INPUT RECORDS >>
★ ★ ★ ★ ★

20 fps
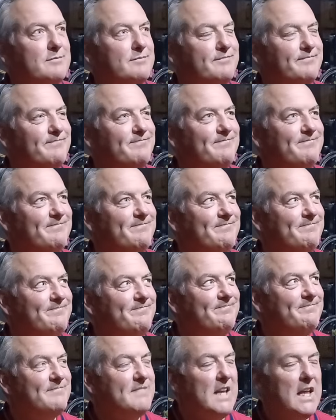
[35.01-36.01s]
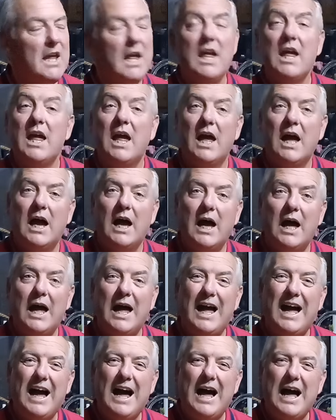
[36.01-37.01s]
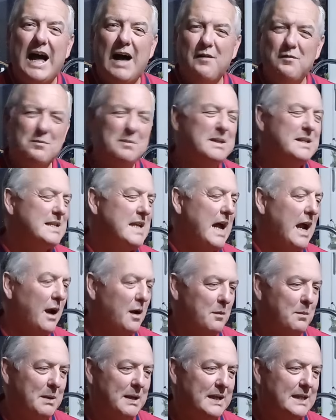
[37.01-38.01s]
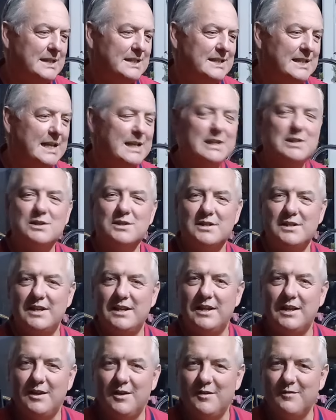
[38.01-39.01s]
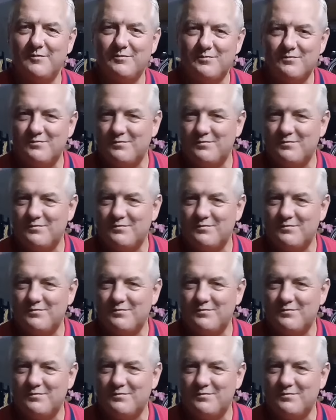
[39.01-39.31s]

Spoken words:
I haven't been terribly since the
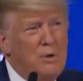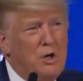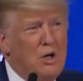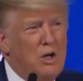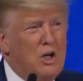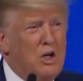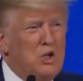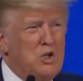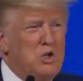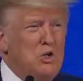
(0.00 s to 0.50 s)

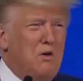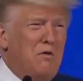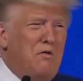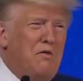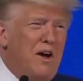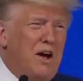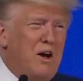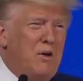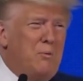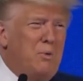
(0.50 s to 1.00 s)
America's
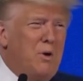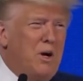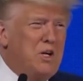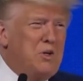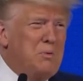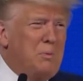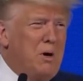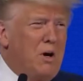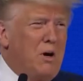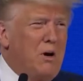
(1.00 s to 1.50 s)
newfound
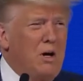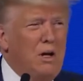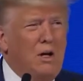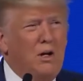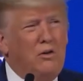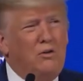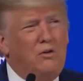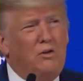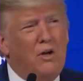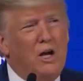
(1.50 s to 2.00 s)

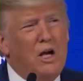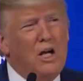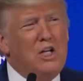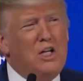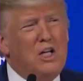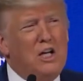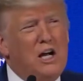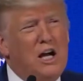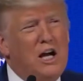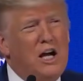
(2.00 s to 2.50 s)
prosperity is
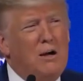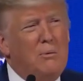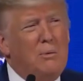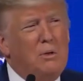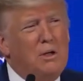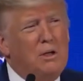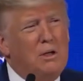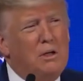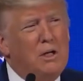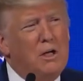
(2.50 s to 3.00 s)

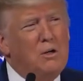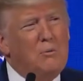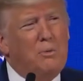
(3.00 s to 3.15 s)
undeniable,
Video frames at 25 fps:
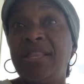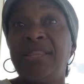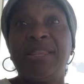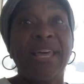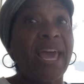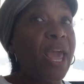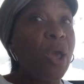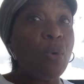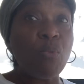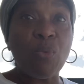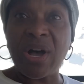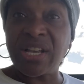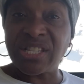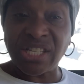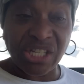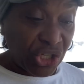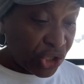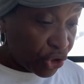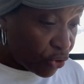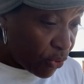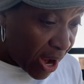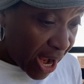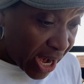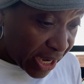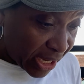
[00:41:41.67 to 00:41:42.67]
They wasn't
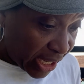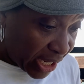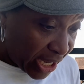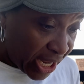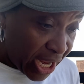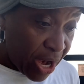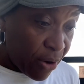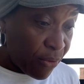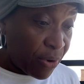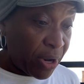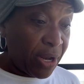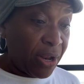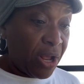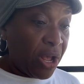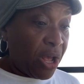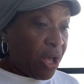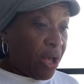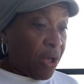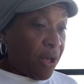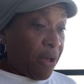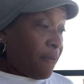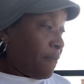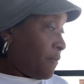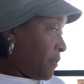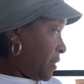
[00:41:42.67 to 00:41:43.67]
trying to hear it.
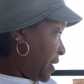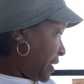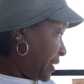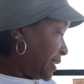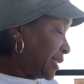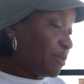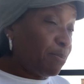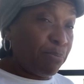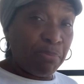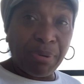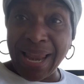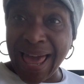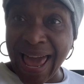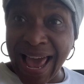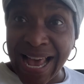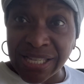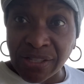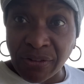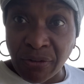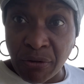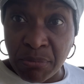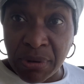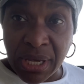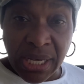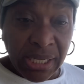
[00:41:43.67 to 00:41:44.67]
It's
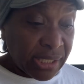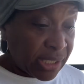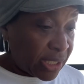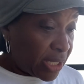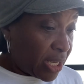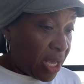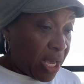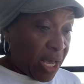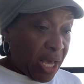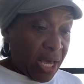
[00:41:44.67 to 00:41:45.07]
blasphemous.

★ ★ ★ ★ ★

PROBLEM DESCRIPTION >>
Return the entries verbatim without images.

ANSWER FOR THIS EXERCISE >>
20 fps
[35.01-36.01s]
[36.01-37.01s]
[37.01-38.01s]
[38.01-39.01s]
[39.01-39.31s]

Spoken words:
I haven't been terribly since the
(0.00 s to 0.50 s)

(0.50 s to 1.00 s)
America's
(1.00 s to 1.50 s)
newfound
(1.50 s to 2.00 s)

(2.00 s to 2.50 s)
prosperity is
(2.50 s to 3.00 s)

(3.00 s to 3.15 s)
undeniable,
Video frames at 25 fps:
[00:41:41.67 to 00:41:42.67]
They wasn't
[00:41:42.67 to 00:41:43.67]
trying to hear it.
[00:41:43.67 to 00:41:44.67]
It's
[00:41:44.67 to 00:41:45.07]
blasphemous.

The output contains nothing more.